The architecture consists of the main decoder-only foundation model (like LLaMA) and a lightweight encoder model. When a query is made, the retrieved context is broken into fixed-size chunks. The lightweight encoder processes these chunks in parallel to create a compact embedding for each one. These embeddings are then projected into the main model’s token space and fed into the decoder along with the original query to generate an answer.
Since the retrieved context is usually the largest part of the input, this compression significantly shortens the sequence length fed to the decoder. This design offers three main advantages: it improves token allocation efficiency, enables the reuse of pre-computed embeddings to eliminate redundant computation, and reduces attention complexity by having the model operate on a small number of chunks instead of thousands of tokens.

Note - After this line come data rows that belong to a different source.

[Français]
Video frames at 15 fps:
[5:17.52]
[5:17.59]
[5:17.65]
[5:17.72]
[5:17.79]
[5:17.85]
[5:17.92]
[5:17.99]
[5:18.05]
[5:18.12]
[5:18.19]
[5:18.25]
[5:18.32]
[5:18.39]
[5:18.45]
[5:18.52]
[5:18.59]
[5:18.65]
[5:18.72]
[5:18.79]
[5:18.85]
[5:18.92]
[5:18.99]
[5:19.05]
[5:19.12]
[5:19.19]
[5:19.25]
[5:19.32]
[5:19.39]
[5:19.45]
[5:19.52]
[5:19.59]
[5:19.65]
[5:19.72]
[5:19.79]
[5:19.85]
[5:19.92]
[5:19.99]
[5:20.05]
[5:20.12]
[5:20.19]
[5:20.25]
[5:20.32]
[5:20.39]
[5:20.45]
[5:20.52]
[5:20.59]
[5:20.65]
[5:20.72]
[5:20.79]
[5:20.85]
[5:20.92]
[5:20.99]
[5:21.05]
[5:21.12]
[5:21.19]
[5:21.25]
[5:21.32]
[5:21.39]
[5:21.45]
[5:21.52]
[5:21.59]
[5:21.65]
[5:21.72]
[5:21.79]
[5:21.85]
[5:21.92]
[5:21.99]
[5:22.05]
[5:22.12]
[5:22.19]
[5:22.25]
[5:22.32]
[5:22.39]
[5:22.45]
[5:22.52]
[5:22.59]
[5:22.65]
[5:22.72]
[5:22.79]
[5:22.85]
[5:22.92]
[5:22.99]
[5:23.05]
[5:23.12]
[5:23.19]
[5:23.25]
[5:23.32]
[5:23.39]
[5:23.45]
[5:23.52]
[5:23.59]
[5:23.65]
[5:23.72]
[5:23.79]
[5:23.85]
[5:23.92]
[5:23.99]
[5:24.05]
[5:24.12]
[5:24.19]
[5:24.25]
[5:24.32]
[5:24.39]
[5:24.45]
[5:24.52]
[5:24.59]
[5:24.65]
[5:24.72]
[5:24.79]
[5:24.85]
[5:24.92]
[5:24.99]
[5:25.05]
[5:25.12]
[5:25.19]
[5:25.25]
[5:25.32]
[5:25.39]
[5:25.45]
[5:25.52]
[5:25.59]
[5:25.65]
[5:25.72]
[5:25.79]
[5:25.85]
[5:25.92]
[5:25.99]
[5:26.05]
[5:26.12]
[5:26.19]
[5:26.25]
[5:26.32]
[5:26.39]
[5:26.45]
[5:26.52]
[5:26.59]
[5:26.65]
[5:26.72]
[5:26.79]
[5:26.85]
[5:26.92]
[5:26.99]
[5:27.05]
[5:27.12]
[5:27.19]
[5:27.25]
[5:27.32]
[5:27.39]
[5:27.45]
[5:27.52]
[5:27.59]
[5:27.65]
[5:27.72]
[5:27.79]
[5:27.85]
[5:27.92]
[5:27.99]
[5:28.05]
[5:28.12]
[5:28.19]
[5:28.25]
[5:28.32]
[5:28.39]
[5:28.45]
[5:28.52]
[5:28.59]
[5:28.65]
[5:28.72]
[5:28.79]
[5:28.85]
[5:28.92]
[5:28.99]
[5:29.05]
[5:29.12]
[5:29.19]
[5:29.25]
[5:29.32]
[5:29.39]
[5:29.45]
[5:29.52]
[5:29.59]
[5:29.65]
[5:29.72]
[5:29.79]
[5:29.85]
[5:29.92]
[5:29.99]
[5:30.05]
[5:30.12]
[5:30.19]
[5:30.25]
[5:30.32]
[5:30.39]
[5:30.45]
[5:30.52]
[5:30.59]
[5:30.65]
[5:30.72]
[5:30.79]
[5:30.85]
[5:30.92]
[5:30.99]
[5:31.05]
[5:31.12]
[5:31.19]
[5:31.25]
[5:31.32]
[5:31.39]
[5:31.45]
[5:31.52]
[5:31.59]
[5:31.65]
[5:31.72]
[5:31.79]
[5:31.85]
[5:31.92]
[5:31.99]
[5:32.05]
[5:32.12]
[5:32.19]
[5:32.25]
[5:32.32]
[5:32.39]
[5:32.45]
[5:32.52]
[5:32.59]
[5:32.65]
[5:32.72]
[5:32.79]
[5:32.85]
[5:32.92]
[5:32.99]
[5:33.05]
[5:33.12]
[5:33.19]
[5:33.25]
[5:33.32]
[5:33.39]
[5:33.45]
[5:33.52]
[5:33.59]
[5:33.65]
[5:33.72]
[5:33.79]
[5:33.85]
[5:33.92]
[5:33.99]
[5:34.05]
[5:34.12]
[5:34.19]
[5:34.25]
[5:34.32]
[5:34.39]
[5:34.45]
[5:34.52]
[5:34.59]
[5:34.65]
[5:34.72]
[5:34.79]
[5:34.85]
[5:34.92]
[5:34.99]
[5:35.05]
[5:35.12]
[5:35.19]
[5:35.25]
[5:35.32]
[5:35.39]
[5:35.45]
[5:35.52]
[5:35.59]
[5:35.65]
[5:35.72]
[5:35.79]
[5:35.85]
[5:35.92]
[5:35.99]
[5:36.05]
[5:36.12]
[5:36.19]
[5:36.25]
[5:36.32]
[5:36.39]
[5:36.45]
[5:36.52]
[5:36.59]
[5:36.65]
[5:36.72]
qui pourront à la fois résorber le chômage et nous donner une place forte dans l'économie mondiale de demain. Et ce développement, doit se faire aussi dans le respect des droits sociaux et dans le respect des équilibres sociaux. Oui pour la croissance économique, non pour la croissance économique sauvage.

REFRAG can also perform "compression anywhere," meaning it can handle a mix of compressed chunks and full-text tokens at any position in the prompt. This capability is enhanced by a lightweight reinforcement learning (RL) policy that learns to selectively determine which chunks are critical enough to be passed as full text and which can be safely compressed.
REFRAG in action
The researchers validated REFRAG on diverse long-context tasks, including RAG, multi-turn conversations, and document summarization. They trained their models on the Slimpajama dataset and evaluated them against baselines like LLaMA-2 and CEPE, a state-of-the-art model for long-context efficiency. The results show that REFRAG models, with compression rates of 8x (REFRAG8) and 16x (REFRAG16), consistently outperform other baselines across nearly all settings while achieving lower latency than CEPE. They also maintain superior performance on contexts far longer than what they were trained on.

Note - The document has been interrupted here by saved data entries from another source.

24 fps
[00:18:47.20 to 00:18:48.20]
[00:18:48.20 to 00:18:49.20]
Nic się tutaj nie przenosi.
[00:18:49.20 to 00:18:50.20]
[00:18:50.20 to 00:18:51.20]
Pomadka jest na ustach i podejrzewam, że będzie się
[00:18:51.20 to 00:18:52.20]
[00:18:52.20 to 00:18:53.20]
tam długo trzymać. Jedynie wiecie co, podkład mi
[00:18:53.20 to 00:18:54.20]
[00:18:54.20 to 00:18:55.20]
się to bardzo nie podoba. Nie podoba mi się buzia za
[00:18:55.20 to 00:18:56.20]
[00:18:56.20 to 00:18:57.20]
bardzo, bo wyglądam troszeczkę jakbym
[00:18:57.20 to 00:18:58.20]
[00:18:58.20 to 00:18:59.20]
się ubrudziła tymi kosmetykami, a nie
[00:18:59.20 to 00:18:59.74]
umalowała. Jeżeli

In RAG experiments, REFRAG’s compression allowed it to process more context information, leading to better performance. Surprisingly, REFRAG16 and REFRAG32 outperformed a fine-tuned LLaMA model despite processing 2-4 times fewer tokens in the decoder, which translates to lower latency. In scenarios with a less accurate retriever, REFRAG's ability to process a larger context allowed it to extract more useful information from irrelevant passages and outperform the baseline LLaMA model.
In multi-turn conversations, where context windows can quickly become exhausted, REFRAG maintained robust performance even with a large number of conversational turns and retrieved passages. Its compression approach allowed it to retain more of the conversational history without requiring modifications to the base model's positional encoding.

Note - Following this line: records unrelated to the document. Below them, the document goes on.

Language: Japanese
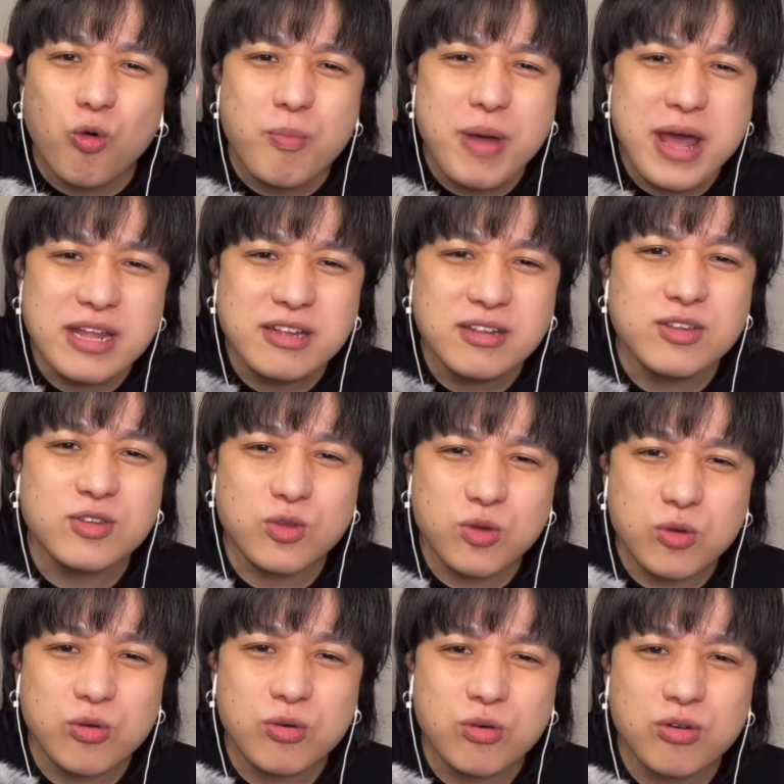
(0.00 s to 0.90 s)
お弁
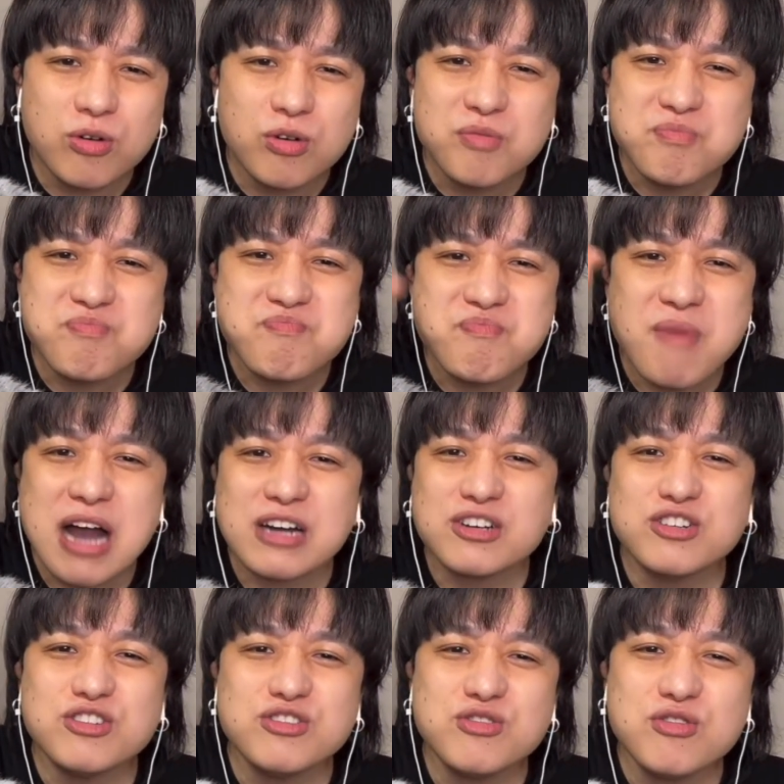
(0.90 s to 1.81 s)
当
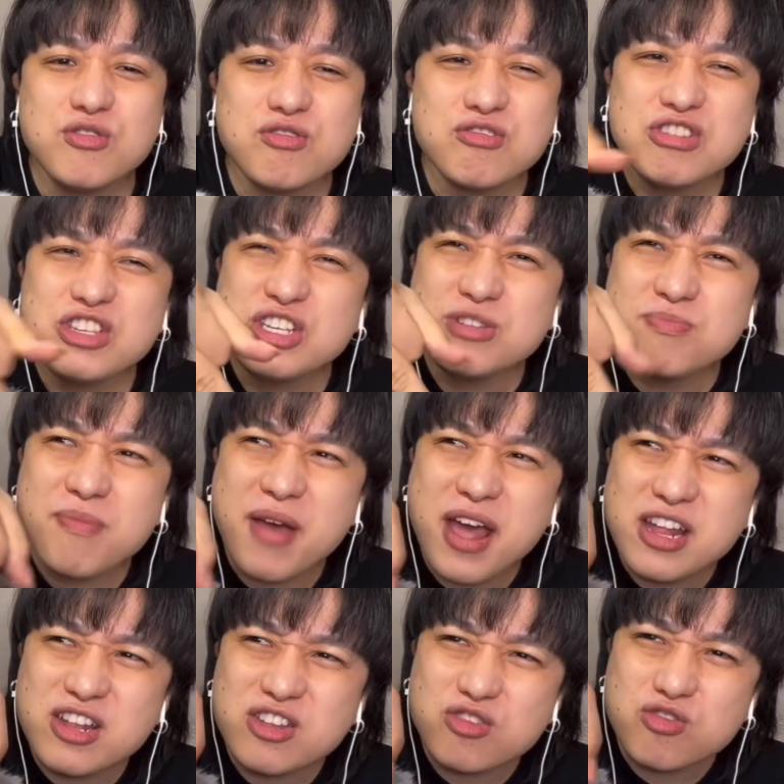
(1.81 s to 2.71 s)
幕の内
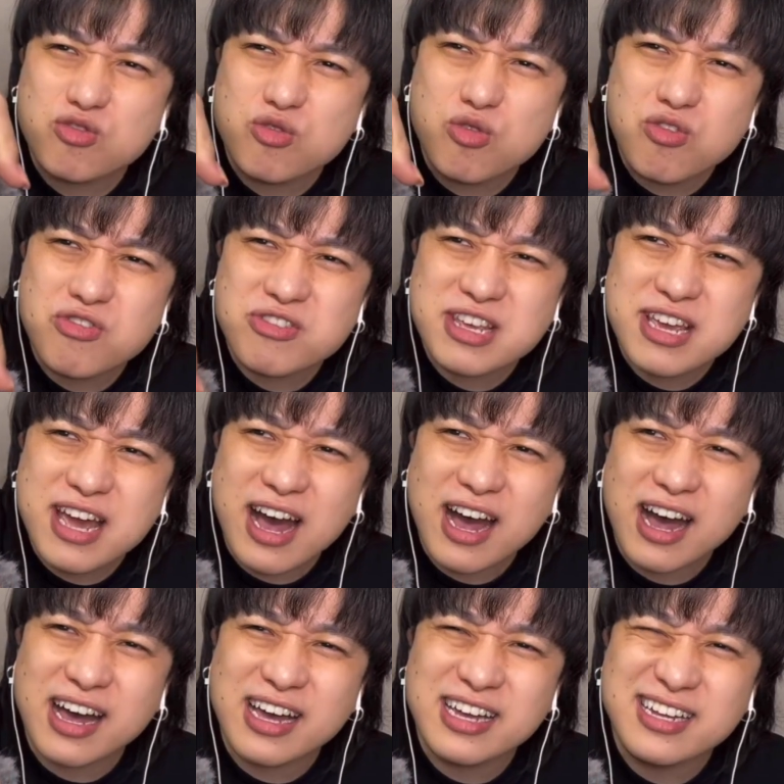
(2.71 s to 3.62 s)
弁当
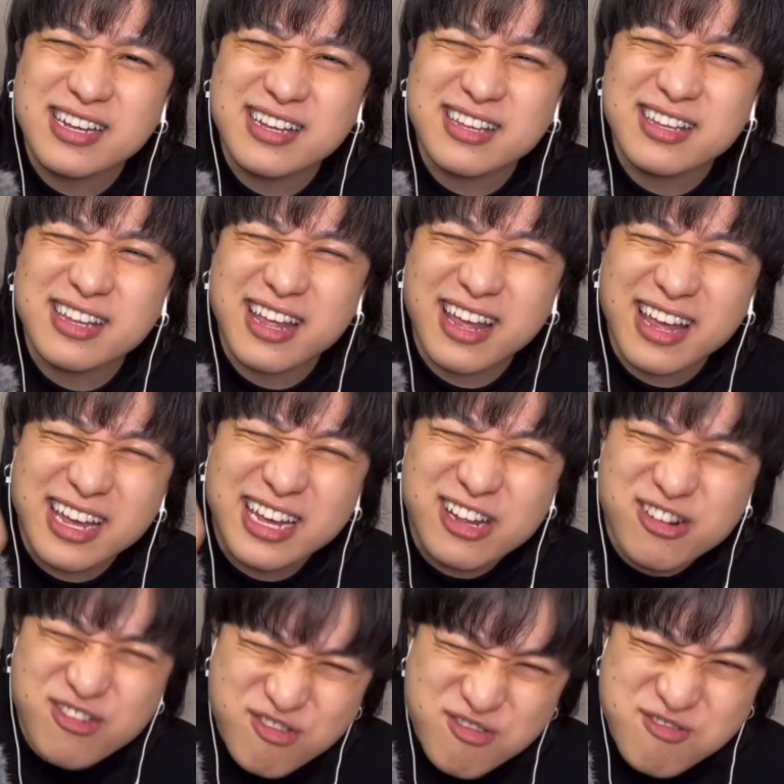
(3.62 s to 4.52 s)
に入っ
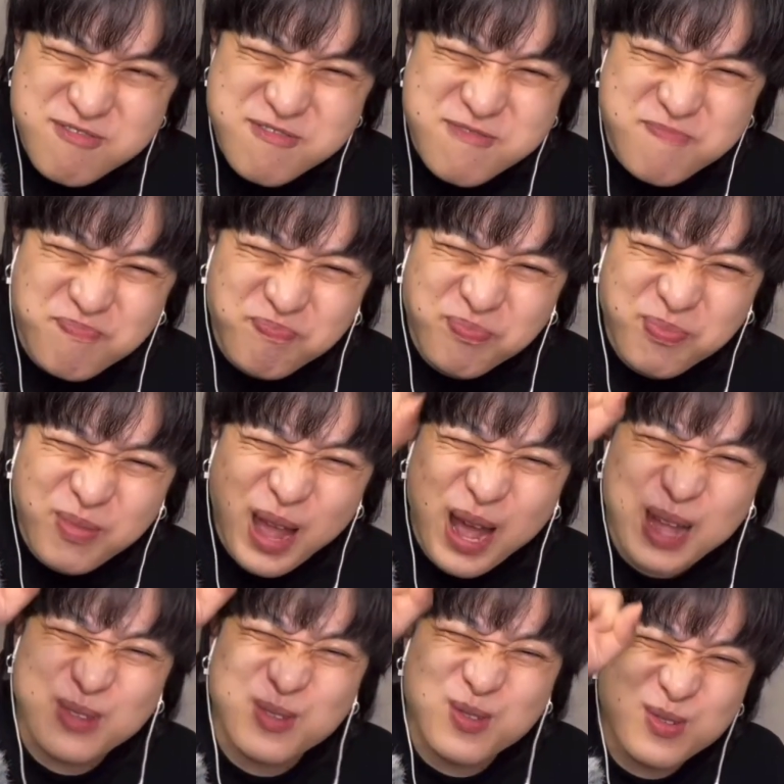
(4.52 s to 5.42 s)
ている、
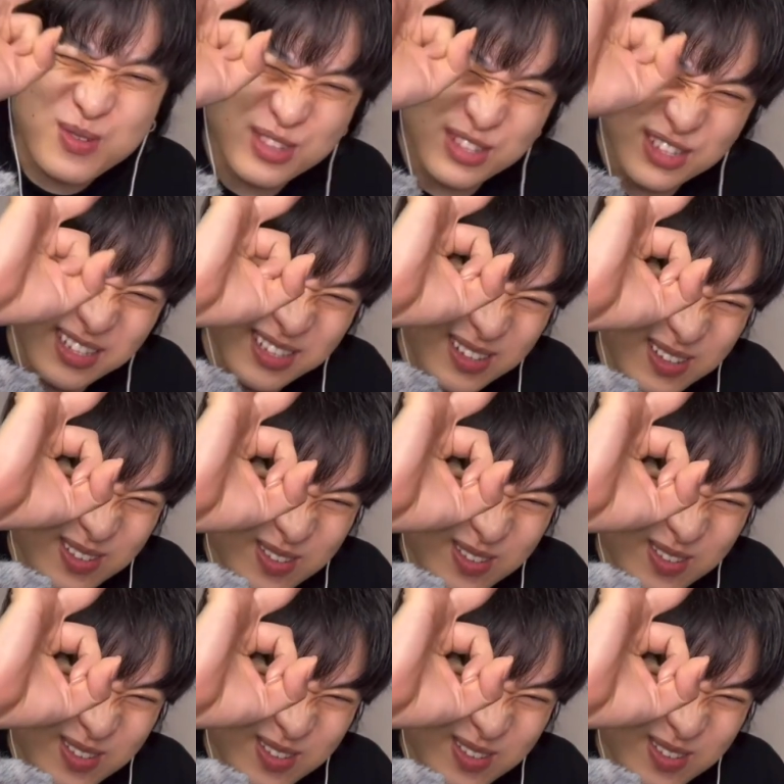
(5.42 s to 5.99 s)
あの、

The researchers conclude, “Our results highlight the importance of specialized treatment for RAG-based systems and open new directions for efficient large-context LLM inference. We believe that REFRAG provides a practical and scalable solution for deploying LLMs in latency-sensitive, knowledge-intensive applications.”
With LLMs supporting longer context windows and capacity to process information at inference time, being able to optimize the documents you feed to a model becomes very crucial. This is where REFRAG can make a huge difference, providing a much better user experience without sacrificing the quality of the responses.
Meta’s new AI lab aims for the elusive dream of superintelligence. But it is refreshing to see that while they aim for the stars, they also remain grounded in solving very practical problems, which can end up playing an important role in future breakthroughs.